Assignment
Return each entry word for word and skip its pictures.

(Records contained in a dataset)
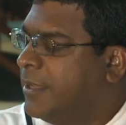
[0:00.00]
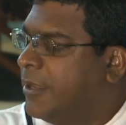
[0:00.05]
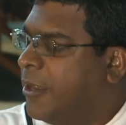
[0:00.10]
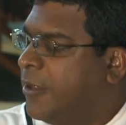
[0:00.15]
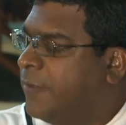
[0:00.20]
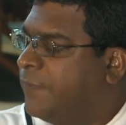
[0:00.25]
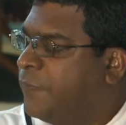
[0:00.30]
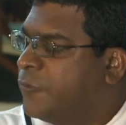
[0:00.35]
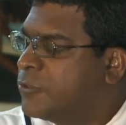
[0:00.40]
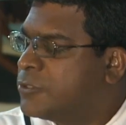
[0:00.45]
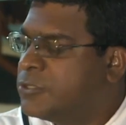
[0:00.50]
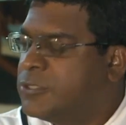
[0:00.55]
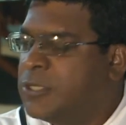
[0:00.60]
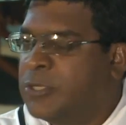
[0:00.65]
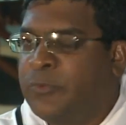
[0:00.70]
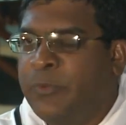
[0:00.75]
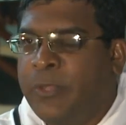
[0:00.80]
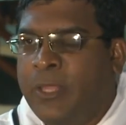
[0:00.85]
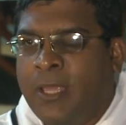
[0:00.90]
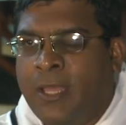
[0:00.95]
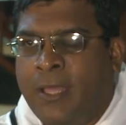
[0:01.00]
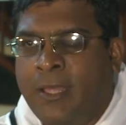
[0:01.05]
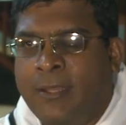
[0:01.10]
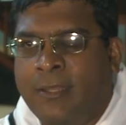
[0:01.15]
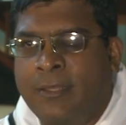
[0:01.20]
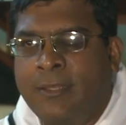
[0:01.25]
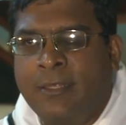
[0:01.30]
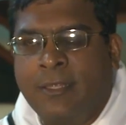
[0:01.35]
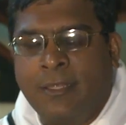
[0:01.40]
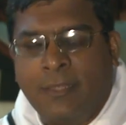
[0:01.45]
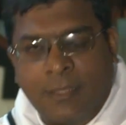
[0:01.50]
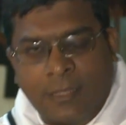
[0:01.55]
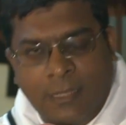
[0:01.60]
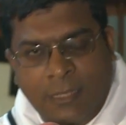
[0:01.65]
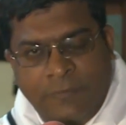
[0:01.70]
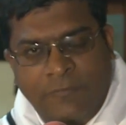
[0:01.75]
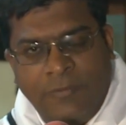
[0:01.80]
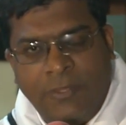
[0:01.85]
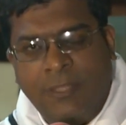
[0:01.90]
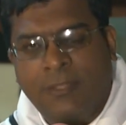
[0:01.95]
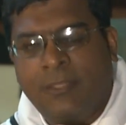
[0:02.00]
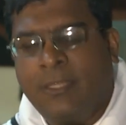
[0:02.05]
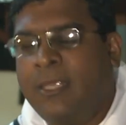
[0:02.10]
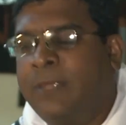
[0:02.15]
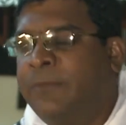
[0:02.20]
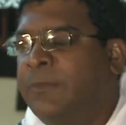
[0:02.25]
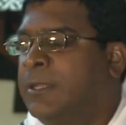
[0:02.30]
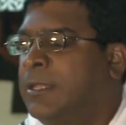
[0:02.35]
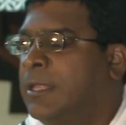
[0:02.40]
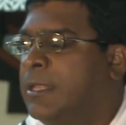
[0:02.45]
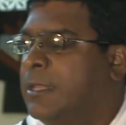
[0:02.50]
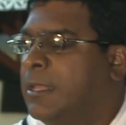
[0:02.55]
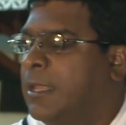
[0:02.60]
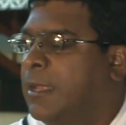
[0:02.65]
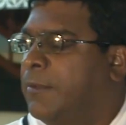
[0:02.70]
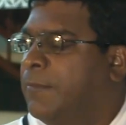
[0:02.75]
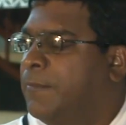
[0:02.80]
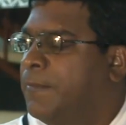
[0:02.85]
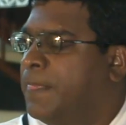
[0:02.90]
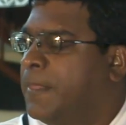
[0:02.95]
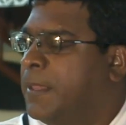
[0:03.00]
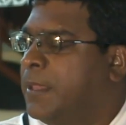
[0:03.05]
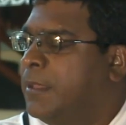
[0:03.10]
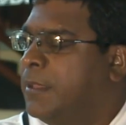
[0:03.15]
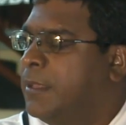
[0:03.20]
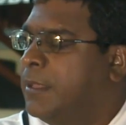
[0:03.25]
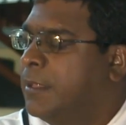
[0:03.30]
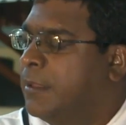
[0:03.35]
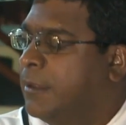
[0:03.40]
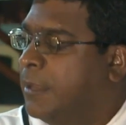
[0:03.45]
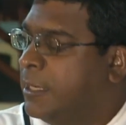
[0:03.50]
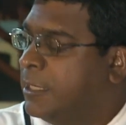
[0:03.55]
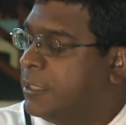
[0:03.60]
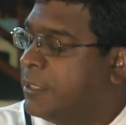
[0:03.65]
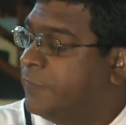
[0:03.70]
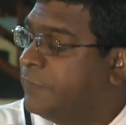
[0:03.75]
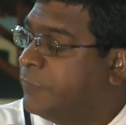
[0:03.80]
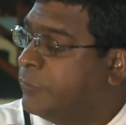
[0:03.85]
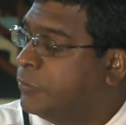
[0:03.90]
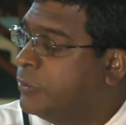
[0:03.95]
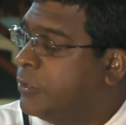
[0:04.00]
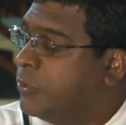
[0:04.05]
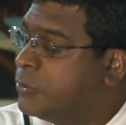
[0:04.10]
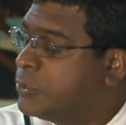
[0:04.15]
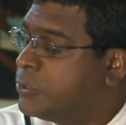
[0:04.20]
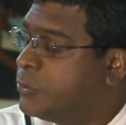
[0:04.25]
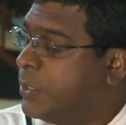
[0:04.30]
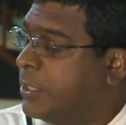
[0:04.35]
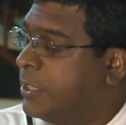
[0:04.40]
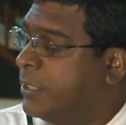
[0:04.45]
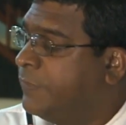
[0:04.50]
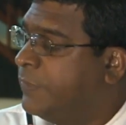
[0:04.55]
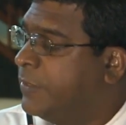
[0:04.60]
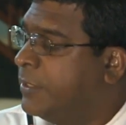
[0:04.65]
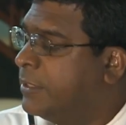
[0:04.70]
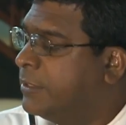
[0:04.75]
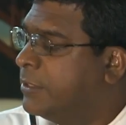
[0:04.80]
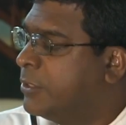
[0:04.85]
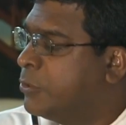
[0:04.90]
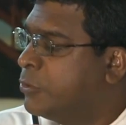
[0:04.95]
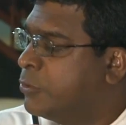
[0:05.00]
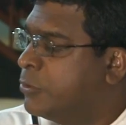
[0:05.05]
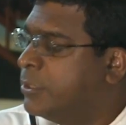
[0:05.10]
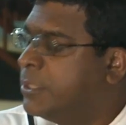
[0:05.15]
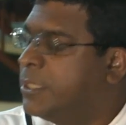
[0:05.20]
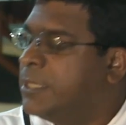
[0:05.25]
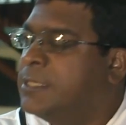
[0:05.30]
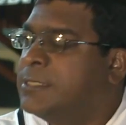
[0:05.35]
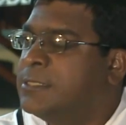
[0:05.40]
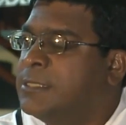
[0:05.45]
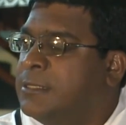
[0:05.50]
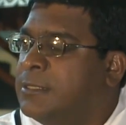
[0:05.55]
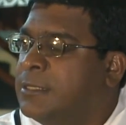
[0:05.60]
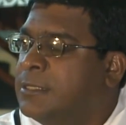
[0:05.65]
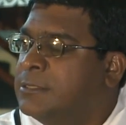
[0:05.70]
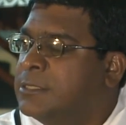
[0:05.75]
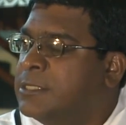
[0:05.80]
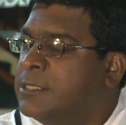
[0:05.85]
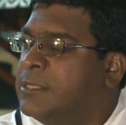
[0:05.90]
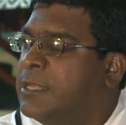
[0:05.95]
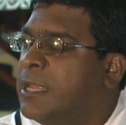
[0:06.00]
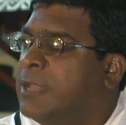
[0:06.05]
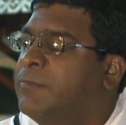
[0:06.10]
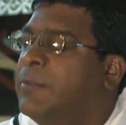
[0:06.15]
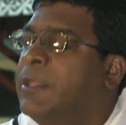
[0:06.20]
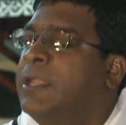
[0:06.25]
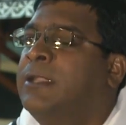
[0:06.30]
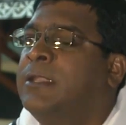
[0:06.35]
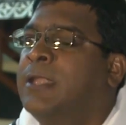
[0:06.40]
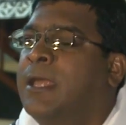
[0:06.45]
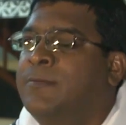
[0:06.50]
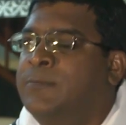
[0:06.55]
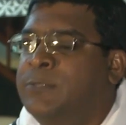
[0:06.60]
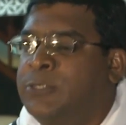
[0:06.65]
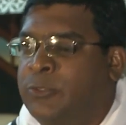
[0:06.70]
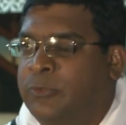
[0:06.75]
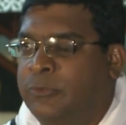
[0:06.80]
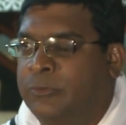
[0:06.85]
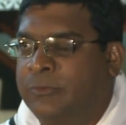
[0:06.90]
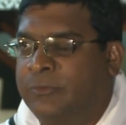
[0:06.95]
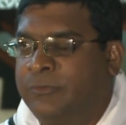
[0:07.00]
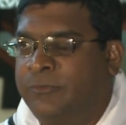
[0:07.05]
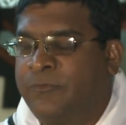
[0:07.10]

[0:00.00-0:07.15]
living in the urban area relative to those who are living in the rural areas in the interior and maritime zone,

Answer to this task
[0:00.00]
[0:00.05]
[0:00.10]
[0:00.15]
[0:00.20]
[0:00.25]
[0:00.30]
[0:00.35]
[0:00.40]
[0:00.45]
[0:00.50]
[0:00.55]
[0:00.60]
[0:00.65]
[0:00.70]
[0:00.75]
[0:00.80]
[0:00.85]
[0:00.90]
[0:00.95]
[0:01.00]
[0:01.05]
[0:01.10]
[0:01.15]
[0:01.20]
[0:01.25]
[0:01.30]
[0:01.35]
[0:01.40]
[0:01.45]
[0:01.50]
[0:01.55]
[0:01.60]
[0:01.65]
[0:01.70]
[0:01.75]
[0:01.80]
[0:01.85]
[0:01.90]
[0:01.95]
[0:02.00]
[0:02.05]
[0:02.10]
[0:02.15]
[0:02.20]
[0:02.25]
[0:02.30]
[0:02.35]
[0:02.40]
[0:02.45]
[0:02.50]
[0:02.55]
[0:02.60]
[0:02.65]
[0:02.70]
[0:02.75]
[0:02.80]
[0:02.85]
[0:02.90]
[0:02.95]
[0:03.00]
[0:03.05]
[0:03.10]
[0:03.15]
[0:03.20]
[0:03.25]
[0:03.30]
[0:03.35]
[0:03.40]
[0:03.45]
[0:03.50]
[0:03.55]
[0:03.60]
[0:03.65]
[0:03.70]
[0:03.75]
[0:03.80]
[0:03.85]
[0:03.90]
[0:03.95]
[0:04.00]
[0:04.05]
[0:04.10]
[0:04.15]
[0:04.20]
[0:04.25]
[0:04.30]
[0:04.35]
[0:04.40]
[0:04.45]
[0:04.50]
[0:04.55]
[0:04.60]
[0:04.65]
[0:04.70]
[0:04.75]
[0:04.80]
[0:04.85]
[0:04.90]
[0:04.95]
[0:05.00]
[0:05.05]
[0:05.10]
[0:05.15]
[0:05.20]
[0:05.25]
[0:05.30]
[0:05.35]
[0:05.40]
[0:05.45]
[0:05.50]
[0:05.55]
[0:05.60]
[0:05.65]
[0:05.70]
[0:05.75]
[0:05.80]
[0:05.85]
[0:05.90]
[0:05.95]
[0:06.00]
[0:06.05]
[0:06.10]
[0:06.15]
[0:06.20]
[0:06.25]
[0:06.30]
[0:06.35]
[0:06.40]
[0:06.45]
[0:06.50]
[0:06.55]
[0:06.60]
[0:06.65]
[0:06.70]
[0:06.75]
[0:06.80]
[0:06.85]
[0:06.90]
[0:06.95]
[0:07.00]
[0:07.05]
[0:07.10]

[0:00.00-0:07.15]
living in the urban area relative to those who are living in the rural areas in the interior and maritime zone,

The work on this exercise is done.